Collateralized Censorship
Structural Capture, Digital Disruption, and the Crisis of Nigeria’s Fourth Estate
Keywords:
collateralized censorship, fourth estate, media captureAbstract
This article introduces the concept of collateralized censorship to analyse the structural conditions constraining the Nigerian mainstream press in its democratic fourth estate role. Drawing on political economy theory, an updated Digital-Propaganda Model, and agenda-setting theory, the article argues that converging forces partisan proprietorship, state advertising dependency, the award industry, digital disinformation networks, and platform revenue extraction appear to structurally compromise Nigerian journalism’s capacity for accountability.
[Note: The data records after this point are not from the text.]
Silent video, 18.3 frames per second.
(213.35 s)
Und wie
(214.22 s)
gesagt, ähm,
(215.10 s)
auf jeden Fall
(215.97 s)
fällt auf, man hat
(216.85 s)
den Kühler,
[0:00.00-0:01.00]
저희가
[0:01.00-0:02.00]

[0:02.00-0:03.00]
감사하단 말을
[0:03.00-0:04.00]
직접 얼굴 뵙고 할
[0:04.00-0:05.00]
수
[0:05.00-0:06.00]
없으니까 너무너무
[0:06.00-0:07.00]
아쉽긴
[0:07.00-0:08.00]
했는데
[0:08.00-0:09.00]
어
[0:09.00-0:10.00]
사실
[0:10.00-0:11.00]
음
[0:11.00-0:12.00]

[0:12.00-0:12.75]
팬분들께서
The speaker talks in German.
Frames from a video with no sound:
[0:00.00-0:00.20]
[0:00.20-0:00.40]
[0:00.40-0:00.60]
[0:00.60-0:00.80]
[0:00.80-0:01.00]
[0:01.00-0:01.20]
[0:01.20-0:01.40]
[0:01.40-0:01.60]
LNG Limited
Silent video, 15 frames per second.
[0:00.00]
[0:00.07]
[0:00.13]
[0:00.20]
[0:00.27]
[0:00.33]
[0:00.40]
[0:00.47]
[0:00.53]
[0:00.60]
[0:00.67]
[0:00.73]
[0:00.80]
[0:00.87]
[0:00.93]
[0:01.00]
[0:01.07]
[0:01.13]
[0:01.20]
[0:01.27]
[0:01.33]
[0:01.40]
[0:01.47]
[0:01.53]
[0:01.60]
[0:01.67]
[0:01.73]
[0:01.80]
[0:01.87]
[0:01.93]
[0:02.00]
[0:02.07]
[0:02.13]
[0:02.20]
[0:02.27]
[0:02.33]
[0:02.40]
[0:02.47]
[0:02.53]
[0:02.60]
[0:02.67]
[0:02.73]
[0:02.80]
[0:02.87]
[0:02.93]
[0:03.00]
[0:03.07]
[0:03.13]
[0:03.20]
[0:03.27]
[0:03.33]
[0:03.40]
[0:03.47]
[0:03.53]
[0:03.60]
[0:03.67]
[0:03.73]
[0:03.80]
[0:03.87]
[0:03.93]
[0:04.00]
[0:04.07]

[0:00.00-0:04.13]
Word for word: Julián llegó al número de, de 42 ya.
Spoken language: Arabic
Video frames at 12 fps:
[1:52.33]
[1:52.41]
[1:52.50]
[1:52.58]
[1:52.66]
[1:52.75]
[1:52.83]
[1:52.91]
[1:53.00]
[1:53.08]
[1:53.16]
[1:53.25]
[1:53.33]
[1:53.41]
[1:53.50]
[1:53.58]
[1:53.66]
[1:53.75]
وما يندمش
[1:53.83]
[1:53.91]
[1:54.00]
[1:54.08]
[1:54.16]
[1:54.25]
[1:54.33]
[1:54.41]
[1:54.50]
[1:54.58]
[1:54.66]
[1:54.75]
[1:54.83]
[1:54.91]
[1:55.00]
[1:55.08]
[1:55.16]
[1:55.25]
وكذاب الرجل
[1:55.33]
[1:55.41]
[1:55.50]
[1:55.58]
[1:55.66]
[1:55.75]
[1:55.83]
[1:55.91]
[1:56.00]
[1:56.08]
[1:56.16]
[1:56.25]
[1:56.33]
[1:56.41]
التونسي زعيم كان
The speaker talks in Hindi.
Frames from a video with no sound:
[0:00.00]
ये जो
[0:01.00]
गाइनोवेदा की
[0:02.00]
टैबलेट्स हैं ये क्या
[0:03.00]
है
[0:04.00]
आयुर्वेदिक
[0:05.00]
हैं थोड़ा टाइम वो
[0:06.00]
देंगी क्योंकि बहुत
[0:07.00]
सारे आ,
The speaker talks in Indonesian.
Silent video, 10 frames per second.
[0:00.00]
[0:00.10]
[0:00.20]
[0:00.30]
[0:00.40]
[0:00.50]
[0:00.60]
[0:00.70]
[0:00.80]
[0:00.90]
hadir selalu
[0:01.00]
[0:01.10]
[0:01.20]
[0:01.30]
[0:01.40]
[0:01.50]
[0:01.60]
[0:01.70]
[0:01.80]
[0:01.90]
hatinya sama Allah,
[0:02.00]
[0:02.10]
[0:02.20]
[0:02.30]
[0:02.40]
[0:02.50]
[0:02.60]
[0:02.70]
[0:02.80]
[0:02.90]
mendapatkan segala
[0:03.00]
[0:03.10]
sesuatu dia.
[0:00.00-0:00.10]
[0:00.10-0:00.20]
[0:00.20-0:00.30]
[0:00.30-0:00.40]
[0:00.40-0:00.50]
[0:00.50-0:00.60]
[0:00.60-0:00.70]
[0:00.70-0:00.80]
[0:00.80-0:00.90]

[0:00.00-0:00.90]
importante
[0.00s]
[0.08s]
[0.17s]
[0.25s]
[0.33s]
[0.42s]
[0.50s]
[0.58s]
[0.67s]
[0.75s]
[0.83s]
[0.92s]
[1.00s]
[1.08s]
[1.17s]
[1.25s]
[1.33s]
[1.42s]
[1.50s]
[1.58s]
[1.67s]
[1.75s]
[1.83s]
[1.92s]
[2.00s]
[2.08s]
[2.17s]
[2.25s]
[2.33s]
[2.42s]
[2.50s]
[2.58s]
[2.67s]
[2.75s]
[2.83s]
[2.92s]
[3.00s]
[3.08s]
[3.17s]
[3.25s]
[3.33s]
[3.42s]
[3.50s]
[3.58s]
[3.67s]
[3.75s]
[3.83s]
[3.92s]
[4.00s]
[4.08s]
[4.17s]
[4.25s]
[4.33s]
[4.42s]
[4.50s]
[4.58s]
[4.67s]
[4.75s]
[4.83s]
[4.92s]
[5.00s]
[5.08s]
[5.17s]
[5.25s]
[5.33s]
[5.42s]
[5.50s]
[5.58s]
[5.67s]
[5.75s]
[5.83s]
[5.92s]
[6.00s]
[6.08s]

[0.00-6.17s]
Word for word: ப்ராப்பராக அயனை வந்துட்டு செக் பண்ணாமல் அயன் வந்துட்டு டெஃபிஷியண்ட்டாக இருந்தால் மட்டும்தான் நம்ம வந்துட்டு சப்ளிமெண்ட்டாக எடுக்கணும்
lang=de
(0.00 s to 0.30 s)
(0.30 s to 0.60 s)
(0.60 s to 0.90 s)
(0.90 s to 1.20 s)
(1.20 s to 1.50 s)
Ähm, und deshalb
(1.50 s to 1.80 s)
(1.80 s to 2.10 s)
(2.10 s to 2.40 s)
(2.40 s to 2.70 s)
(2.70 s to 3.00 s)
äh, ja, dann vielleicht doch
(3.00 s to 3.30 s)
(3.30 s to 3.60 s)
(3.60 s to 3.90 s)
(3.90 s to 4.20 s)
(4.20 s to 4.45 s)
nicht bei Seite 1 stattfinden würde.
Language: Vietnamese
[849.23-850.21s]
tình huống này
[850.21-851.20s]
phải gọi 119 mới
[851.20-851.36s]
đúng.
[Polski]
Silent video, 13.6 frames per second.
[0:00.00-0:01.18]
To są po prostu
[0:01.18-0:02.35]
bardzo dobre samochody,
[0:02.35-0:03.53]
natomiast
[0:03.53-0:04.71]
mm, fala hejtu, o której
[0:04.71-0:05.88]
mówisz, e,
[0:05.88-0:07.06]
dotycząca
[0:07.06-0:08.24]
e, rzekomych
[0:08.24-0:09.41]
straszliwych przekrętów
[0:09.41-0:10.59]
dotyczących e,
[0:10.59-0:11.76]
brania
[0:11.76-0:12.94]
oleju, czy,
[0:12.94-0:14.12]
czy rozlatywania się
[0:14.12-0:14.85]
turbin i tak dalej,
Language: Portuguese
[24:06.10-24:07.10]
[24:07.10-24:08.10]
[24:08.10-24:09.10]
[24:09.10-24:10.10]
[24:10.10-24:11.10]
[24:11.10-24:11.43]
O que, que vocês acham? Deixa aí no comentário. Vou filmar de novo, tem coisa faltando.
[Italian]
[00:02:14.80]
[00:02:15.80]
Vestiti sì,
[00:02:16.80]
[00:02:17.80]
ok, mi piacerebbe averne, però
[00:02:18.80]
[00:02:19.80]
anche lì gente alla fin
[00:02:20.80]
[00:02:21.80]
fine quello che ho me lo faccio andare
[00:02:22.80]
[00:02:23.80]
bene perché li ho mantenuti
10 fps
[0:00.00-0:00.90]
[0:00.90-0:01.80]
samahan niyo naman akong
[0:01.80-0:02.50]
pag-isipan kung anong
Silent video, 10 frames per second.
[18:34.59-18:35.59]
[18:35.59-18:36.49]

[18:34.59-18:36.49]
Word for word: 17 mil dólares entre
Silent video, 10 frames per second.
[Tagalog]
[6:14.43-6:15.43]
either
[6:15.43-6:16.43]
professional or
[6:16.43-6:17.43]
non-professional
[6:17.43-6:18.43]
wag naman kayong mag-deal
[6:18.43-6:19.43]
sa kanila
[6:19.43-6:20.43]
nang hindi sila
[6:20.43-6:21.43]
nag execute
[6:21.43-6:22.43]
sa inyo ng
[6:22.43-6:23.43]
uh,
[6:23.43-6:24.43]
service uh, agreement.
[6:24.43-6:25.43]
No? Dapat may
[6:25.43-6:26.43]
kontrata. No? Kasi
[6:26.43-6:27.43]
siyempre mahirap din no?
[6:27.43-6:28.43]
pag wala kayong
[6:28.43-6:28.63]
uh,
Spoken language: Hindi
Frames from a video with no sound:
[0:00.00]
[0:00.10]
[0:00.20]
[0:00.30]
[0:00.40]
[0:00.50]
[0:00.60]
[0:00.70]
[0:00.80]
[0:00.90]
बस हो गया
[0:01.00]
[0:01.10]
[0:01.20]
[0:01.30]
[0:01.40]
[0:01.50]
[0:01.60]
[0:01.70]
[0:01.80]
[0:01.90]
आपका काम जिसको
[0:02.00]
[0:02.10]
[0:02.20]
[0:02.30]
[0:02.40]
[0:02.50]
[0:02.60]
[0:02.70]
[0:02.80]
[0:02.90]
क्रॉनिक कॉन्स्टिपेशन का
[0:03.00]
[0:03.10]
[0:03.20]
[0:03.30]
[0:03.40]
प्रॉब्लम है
A secondary concept, epistemic exhaustion, hypothesises the cognitive disorientation induced in audiences by coordinated counter-narrative operations. This article adopts a conceptual-analytical design, drawing on illustrative cases and established scholarly literature in the political economy of media tradition. Its theoretical propositions are offered as a framework for future empirical research rather than as findings from systematic data collection. The analysis concludes that reversing collateralized censorship requires structural reform of media ownership, insulation of editorial processes from political finance, and robust regulatory frameworks for digital platforms are the necessary conditions for restoring meaningful fourth estate accountability in Nigeria.